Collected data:

..........

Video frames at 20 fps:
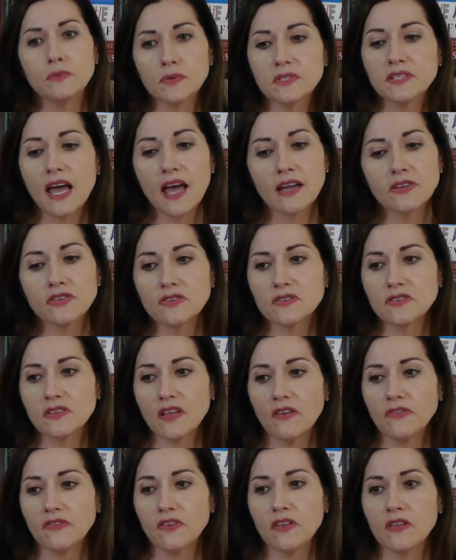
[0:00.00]
attach
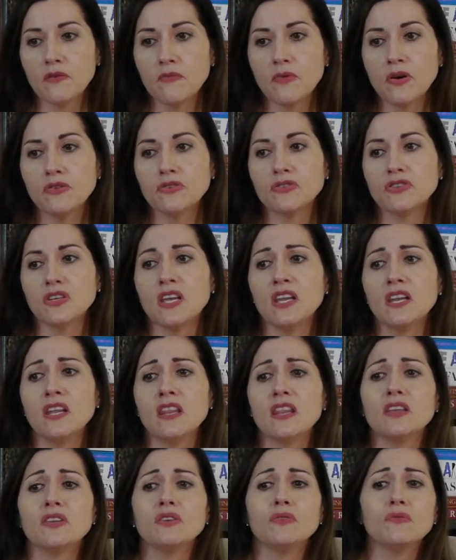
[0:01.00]
yourself to the emotion
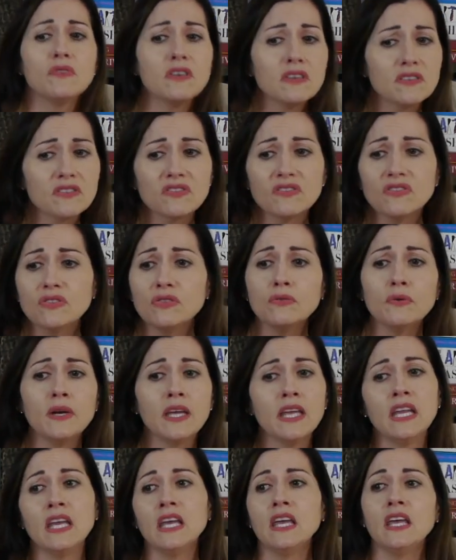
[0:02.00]
and then you stew
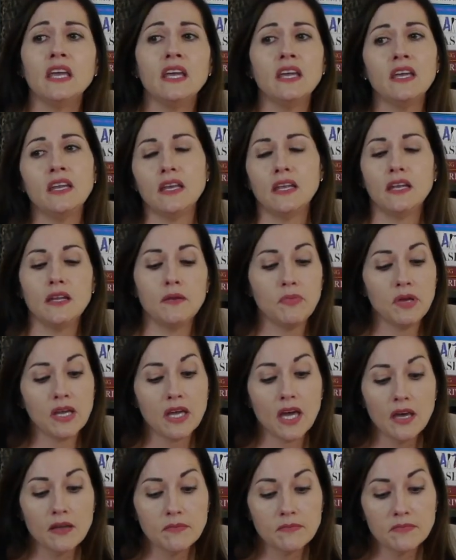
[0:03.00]
in it, and it
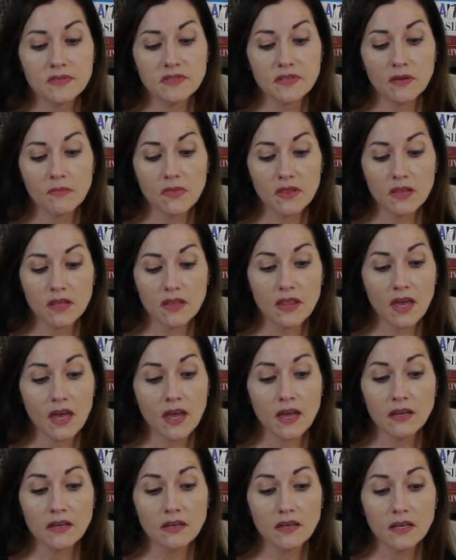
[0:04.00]
becomes something
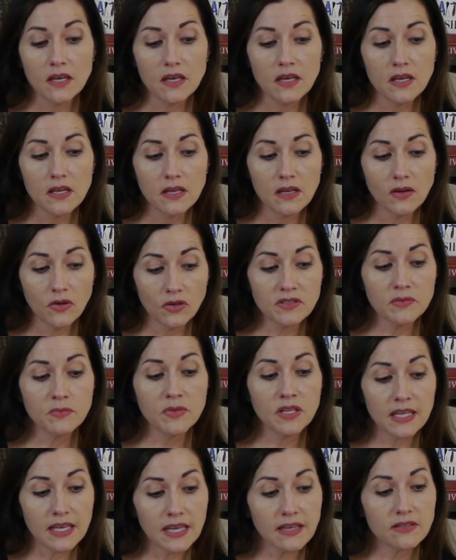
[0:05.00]
that
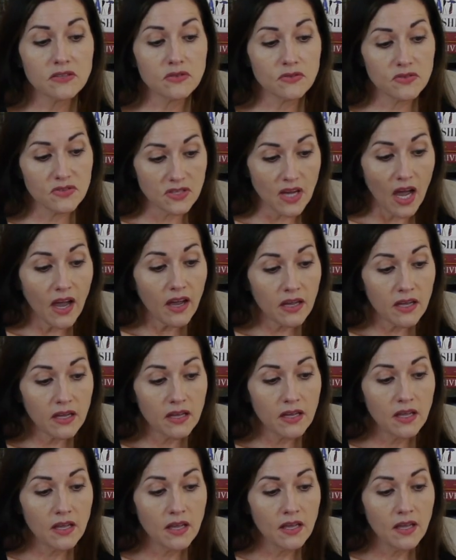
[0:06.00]
ultimately gets you stuck,
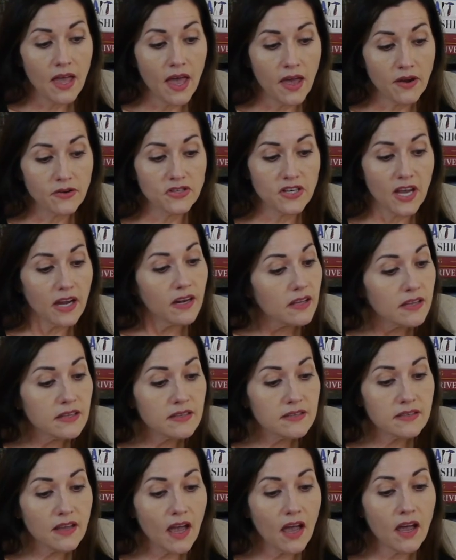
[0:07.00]
energetically
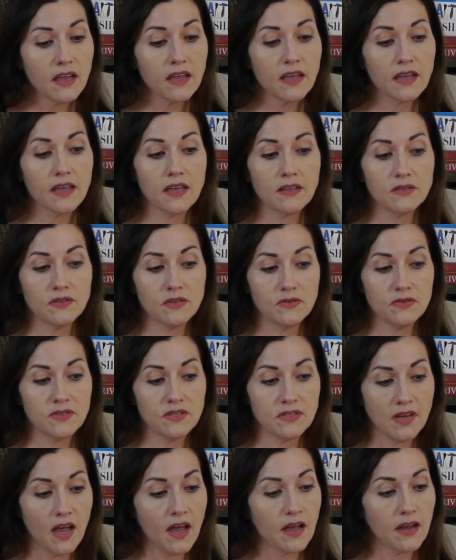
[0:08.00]
stuck. It gets you
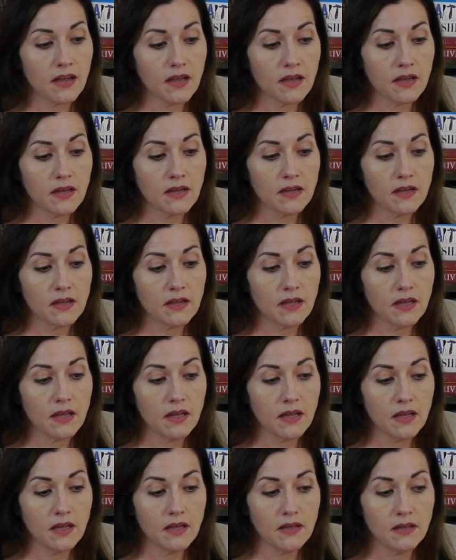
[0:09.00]
stuck
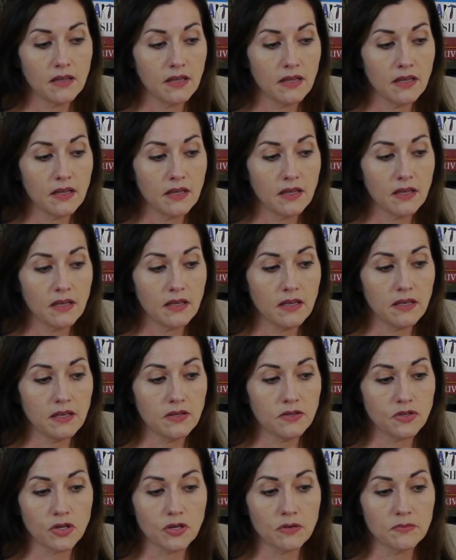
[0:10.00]
in
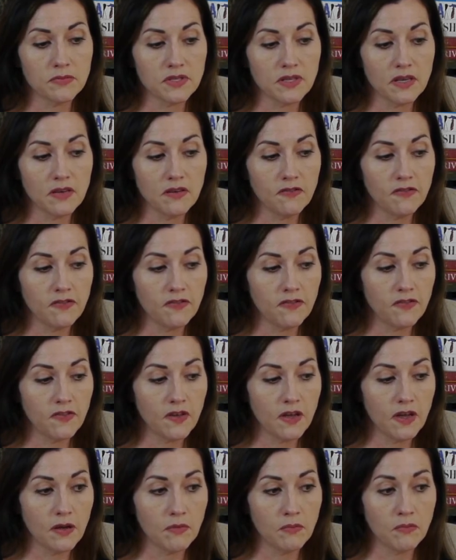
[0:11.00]
terms of
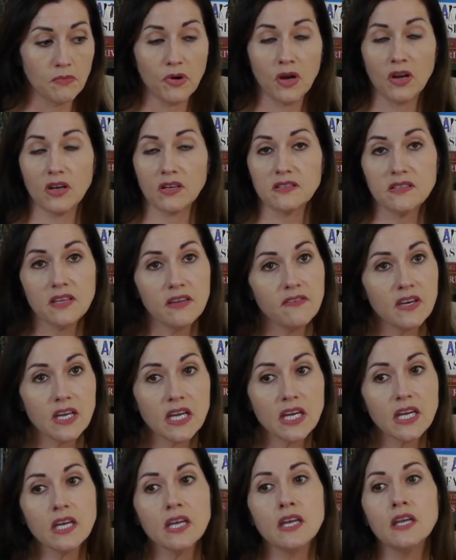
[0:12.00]

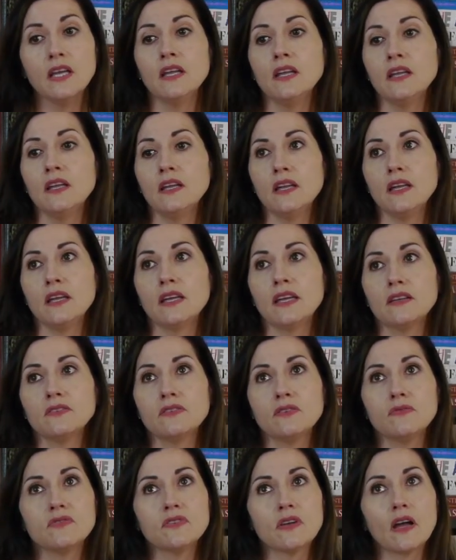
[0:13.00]
productivity. It
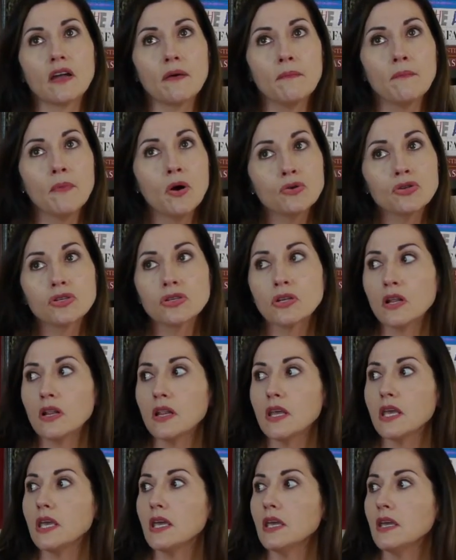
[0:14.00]
gets you stuck
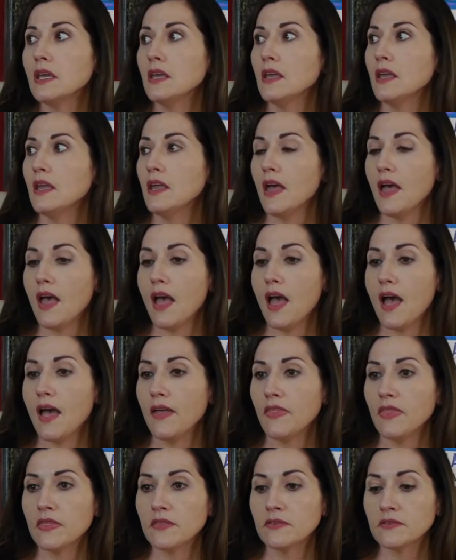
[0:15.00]
emotionally.
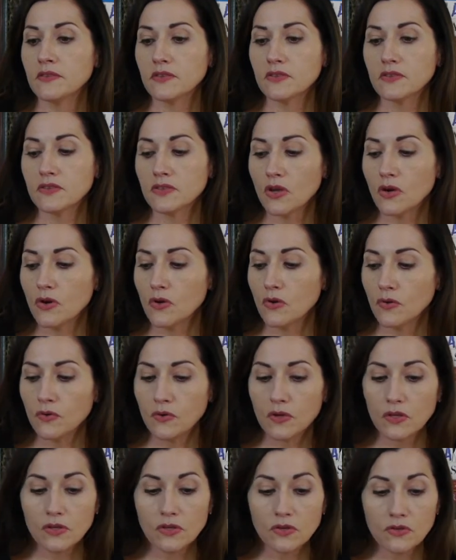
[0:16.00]
And
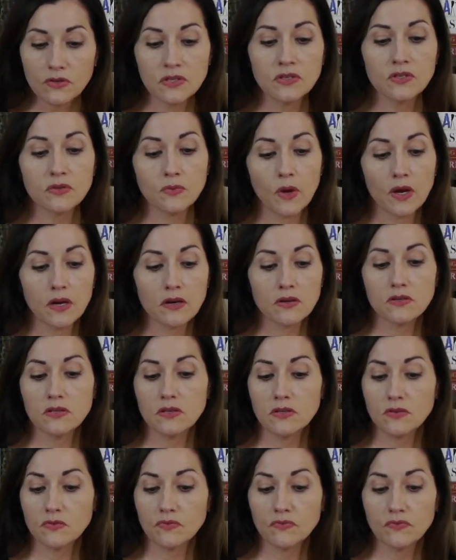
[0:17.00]
so using squares
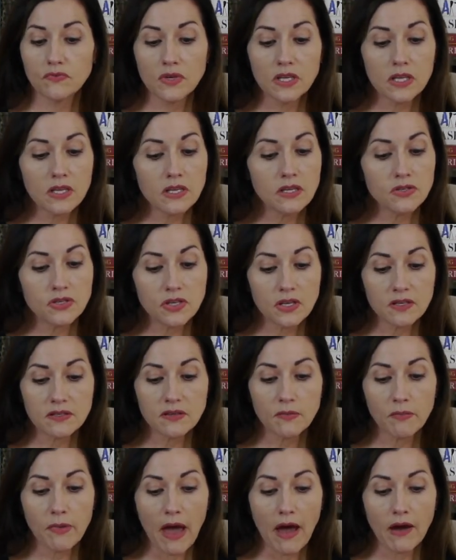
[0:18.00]
is really just
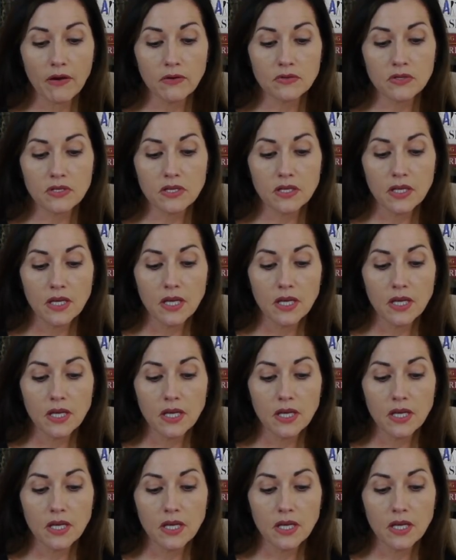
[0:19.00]
about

..........

* _EXERCISE AIM_
The records above must be output exactly, except for their pictures.

* _ANSWER SPACE_
Video frames at 20 fps:
[0:00.00]
attach
[0:01.00]
yourself to the emotion
[0:02.00]
and then you stew
[0:03.00]
in it, and it
[0:04.00]
becomes something
[0:05.00]
that
[0:06.00]
ultimately gets you stuck,
[0:07.00]
energetically
[0:08.00]
stuck. It gets you
[0:09.00]
stuck
[0:10.00]
in
[0:11.00]
terms of
[0:12.00]

[0:13.00]
productivity. It
[0:14.00]
gets you stuck
[0:15.00]
emotionally.
[0:16.00]
And
[0:17.00]
so using squares
[0:18.00]
is really just
[0:19.00]
about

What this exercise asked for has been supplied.